Più conosciamo gli altri paesi, più questi possono conoscerci: ora ci sarà un maggiore interesse a conoscere qualcosa in più della Persia, a capire cosa succede in questo paese, che sembra chiuso e nascosto. Ma non è così: siamo un popolo entusiasta, molto ospitale, e non vediamo l’ora di ricevere gli italiani in Persia.”
Ha pensato anche di tradurre in italiano opere della letteratura persiana?
“Certo. È un progetto che abbiamo da molti anni col signor Della Monica. Tra due o tre anni avremo la possibilità di iniziare, dopo che avrò terminato le traduzioni dall’italiano. Abbiamo intenzione di realizzare un’antologia di poeti persiani, dal decimo secolo fino ai contemporanei, per cominciare a far conoscere la poesia persiana, e soprattutto i testi mistici, che sono di una bellezza straordinaria. E per far conoscere un poco anche le credenze islamiche, che qui sono spesso sconosciute. Si pensa che la posizione della donna, ad esempio, sia totalmente sottomessa e che ci siano tante ingiustizie nei suoi confronti, quando il Corano riconosce alla donna la libertà di decidere della propria vita, se lavorare o meno, se sposarsi, se avere figli. Bisogna distinguere le leggi e le prescrizioni religiose dal fanatismo. Vorrei tradurre qualche testo mistico sciita, la religione persiana, per divulgare le nostre credenze. C’è bisogno di capirsi con rispetto e cortesia, con una tolleranza accompagnata da simpatia e affezione”.

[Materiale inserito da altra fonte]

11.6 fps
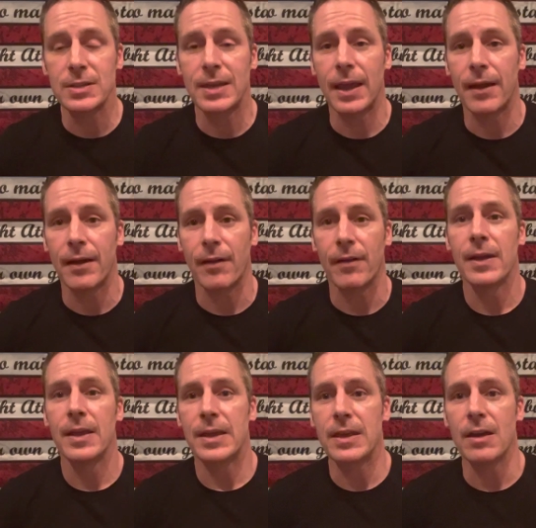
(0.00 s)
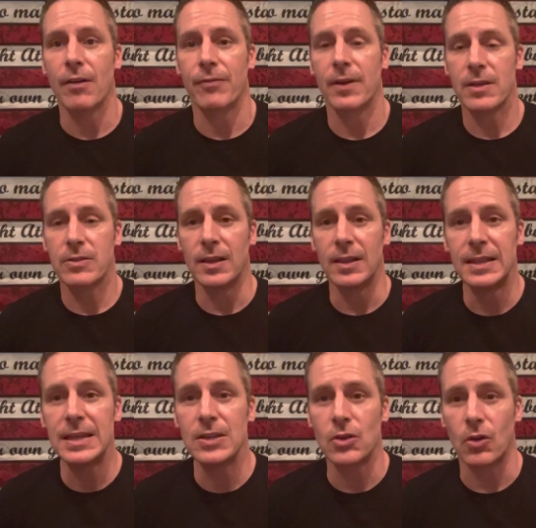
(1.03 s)
care if the
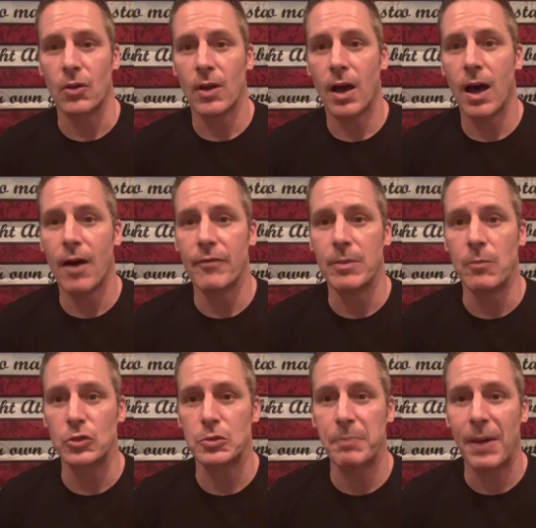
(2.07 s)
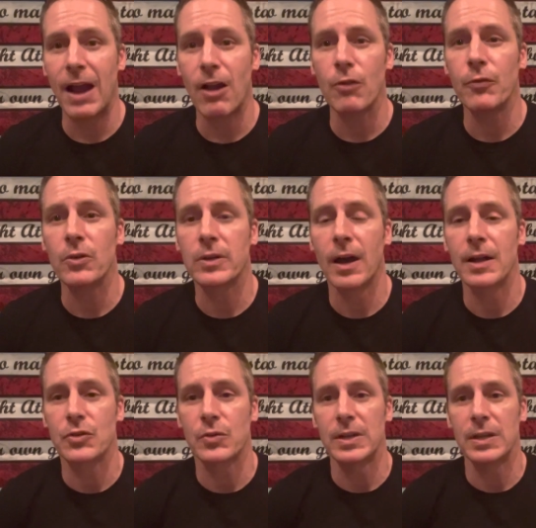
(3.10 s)
leader of the most powerful
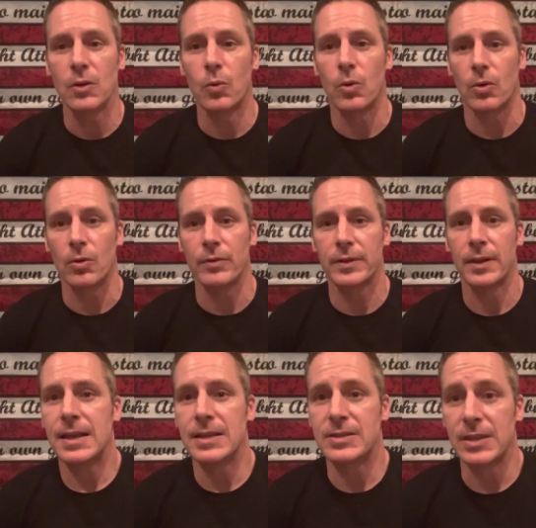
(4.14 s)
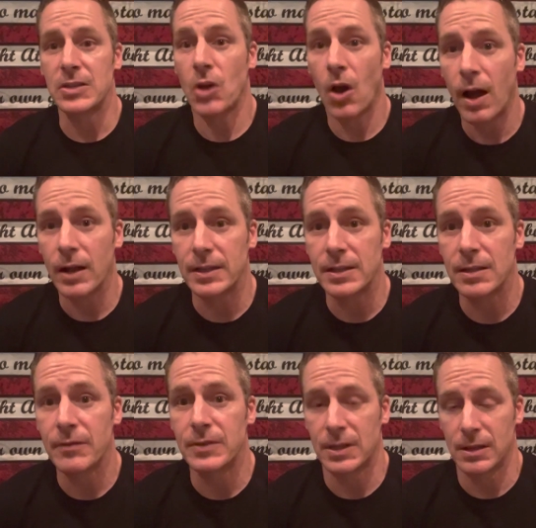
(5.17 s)
country in the world is in
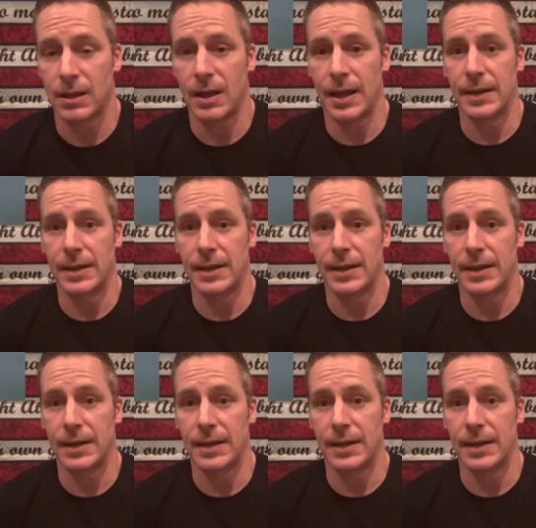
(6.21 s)
cognitive decline.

Qual è la situazione culturale nel suo paese?
“Siamo in un periodo molto fiorente per la cultura persiana: ci sono moltissimi editori, si stanno pubblicando molti libri contemporanei, testi di filosofia, di politica, di storia. Si sta facendo un lavoro serio, anche se siamo poveri dal punto di vista dei testi antichi e medievali.
Questi testi non sono mai stati tradotti, perché i primi traduttori persiani affrontavano questo lavoro come hobby, traducendo i libri che interessavano loro, come Victor Hugo, Balzac, Dickens, senza interessarsi ad una ricostruzione storica scientifica della letteratura. Io mi sono data la missione di tradurre questi testi, di diffonderli: ho tradotto Tristano e Isotta, La Chanson de Roland, e sto affrontando I racconti di Canterbury. Vorrei poi potermi dedicare anche a testi classici, alle poesie di Catullo, Orazio, Virgilio, Saffo”.